One would hope they're responsive to user demands. I should say Lightroom does have an alt text field, but like phone camera apps don't.

Apple is genuinely obsessed with accessibility (but bad at social media) and I think has never once advocated for people to describe their photos to each other.

barbazoo · 2025-07-18T02:25:32 1752805532

> An issue for anti-AI people, as seen on Bluesky, is that they're often "insisting you write alt text for all images" people as well. But this is probably the main use for alt text at this point, so they're essentially doing annotation work for free.

How did you come to the conclusion that those two groups overlap so significantly?

Karrot_Kream · 2025-07-18T21:13:56 1752873236

This is a well known fact. A bunch of AI researchers tried to migrate to the platform from Twitter but got a ton of hate and death threats from other users so they went back. Bluesky has a pretty strong anti-AI bias and the community of folks talking about it despite that is very small.

astrange · 2025-07-18T05:32:45 1752816765

Well that's easy, I read their posts where they say it.

barbazoo · 2025-07-18T15:15:04 1752851704

So you found a couple people expressing this conflicting view and assumed it applies to a larger group? Doesn’t sound very reliable to me but I see this all the time and it makes sense if you look at it as a mechanism to explain the world .

godelski · 2025-07-18T09:34:47 1752831287

  > this is probably the main use for alt text at this point

Alt text gives you 2k characters. All I gotta say is there's quite a bit of poisoned data

aydyn · 2025-07-18T07:30:36 1752823836

Respect, but its going to be terrible compared to every other company. You can only hamstring yourself so much.

epolanski · 2025-07-18T02:14:06 1752804846

Respect actions, not words and PR.

bigyabai · 2025-07-17T23:51:18 1752796278

Gotta polish that fig-leaf to hide Apple's real stance towards user privacy: arstechnica.com/tech-policy/2023/12/apple-admits-to-secretly-giving-governments-push-notification-data/

> Apple has since confirmed in a statement provided to Ars that the US federal government "prohibited" the company "from sharing any information,"

brookst · 2025-07-18T00:11:49 1752797509

I mean if you throw out all contrary examples, I suppose you are left with the simple lack of nuance you want to believe

bigyabai · 2025-07-18T00:49:18 1752799758

All examples contrary to what?

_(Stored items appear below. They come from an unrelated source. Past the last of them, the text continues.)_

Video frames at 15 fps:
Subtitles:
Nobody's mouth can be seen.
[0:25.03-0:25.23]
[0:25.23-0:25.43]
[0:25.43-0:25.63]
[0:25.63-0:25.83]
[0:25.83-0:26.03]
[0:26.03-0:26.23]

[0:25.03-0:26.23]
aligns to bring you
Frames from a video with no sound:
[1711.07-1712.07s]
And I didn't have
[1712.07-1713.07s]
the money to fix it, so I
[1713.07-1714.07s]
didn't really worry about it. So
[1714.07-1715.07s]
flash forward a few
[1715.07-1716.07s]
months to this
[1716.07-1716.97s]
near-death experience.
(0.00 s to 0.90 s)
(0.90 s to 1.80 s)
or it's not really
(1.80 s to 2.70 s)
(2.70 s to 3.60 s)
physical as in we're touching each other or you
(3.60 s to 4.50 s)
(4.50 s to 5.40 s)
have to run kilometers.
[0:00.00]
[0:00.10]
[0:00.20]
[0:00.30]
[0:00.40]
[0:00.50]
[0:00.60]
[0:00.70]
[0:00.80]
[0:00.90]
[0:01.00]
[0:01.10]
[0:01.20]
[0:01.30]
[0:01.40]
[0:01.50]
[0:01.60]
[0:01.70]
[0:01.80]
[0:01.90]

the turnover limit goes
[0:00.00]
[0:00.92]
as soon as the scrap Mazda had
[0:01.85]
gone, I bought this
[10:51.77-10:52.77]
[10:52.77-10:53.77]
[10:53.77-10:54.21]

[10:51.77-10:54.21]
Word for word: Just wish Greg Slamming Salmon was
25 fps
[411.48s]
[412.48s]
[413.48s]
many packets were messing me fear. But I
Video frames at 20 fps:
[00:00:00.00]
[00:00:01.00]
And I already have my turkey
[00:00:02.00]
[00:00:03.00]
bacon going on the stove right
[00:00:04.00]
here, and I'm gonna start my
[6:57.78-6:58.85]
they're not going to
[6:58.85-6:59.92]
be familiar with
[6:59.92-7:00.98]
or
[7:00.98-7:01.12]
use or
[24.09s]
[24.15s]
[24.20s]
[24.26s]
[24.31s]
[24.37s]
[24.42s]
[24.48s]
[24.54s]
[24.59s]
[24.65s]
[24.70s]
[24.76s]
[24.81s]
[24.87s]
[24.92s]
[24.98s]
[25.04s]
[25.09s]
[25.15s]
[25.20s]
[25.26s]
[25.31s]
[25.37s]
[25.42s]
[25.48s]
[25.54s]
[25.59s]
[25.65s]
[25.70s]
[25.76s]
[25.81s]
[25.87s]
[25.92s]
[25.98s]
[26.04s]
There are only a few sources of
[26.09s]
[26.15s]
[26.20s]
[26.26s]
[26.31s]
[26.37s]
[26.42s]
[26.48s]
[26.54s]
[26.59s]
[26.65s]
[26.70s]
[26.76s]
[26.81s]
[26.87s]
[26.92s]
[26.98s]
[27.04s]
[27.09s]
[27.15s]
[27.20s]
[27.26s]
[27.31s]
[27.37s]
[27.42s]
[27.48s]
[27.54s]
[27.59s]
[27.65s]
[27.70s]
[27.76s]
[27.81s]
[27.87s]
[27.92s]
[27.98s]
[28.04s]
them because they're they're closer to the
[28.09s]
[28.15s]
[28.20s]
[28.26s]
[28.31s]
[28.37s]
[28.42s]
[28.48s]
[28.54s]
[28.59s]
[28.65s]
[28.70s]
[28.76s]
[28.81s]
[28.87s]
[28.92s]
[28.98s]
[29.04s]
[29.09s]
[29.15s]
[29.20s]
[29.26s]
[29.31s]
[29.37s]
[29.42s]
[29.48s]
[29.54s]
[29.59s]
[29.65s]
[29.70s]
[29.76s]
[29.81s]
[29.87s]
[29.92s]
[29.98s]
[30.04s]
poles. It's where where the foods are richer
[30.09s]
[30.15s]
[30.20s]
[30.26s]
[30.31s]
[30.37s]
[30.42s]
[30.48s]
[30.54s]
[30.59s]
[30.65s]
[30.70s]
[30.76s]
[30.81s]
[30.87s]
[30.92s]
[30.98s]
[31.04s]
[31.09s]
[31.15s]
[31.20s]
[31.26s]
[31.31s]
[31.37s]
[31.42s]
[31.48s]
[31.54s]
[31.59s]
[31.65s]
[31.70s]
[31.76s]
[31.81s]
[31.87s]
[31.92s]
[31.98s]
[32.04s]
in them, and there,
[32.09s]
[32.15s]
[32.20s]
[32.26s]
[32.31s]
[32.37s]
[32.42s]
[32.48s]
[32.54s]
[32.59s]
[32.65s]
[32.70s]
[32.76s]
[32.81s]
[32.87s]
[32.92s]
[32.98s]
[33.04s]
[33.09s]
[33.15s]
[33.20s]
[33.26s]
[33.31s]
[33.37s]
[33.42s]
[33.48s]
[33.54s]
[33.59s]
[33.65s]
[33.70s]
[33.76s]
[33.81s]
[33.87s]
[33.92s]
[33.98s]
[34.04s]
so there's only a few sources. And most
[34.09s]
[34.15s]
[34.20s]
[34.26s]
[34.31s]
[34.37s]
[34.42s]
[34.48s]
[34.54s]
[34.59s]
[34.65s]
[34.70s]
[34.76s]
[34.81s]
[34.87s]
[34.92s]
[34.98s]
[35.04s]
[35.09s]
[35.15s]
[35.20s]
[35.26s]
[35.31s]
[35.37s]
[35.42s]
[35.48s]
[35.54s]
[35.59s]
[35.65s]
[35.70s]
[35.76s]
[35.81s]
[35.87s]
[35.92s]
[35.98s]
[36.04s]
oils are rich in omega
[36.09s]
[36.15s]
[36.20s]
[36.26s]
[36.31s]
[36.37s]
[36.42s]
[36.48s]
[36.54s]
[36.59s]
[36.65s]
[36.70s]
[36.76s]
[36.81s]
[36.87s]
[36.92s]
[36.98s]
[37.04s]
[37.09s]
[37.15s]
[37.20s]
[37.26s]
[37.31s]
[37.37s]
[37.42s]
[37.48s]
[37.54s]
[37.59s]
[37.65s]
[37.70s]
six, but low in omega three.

Admitting to being muzzled by feds?

Take all the space you need to lay out your contrary case. Did the San Bernadino shooter predict this?

brookst · 2025-07-18T13:26:44 1752845204

You literally said that we should disregard this example and focus on the “real” situation as evidenced by a different example.

It is exactly the same thing as saying “if you ignore the heads, these coins really always come up tails”.

Does the Chewbacca argument method ever work these days?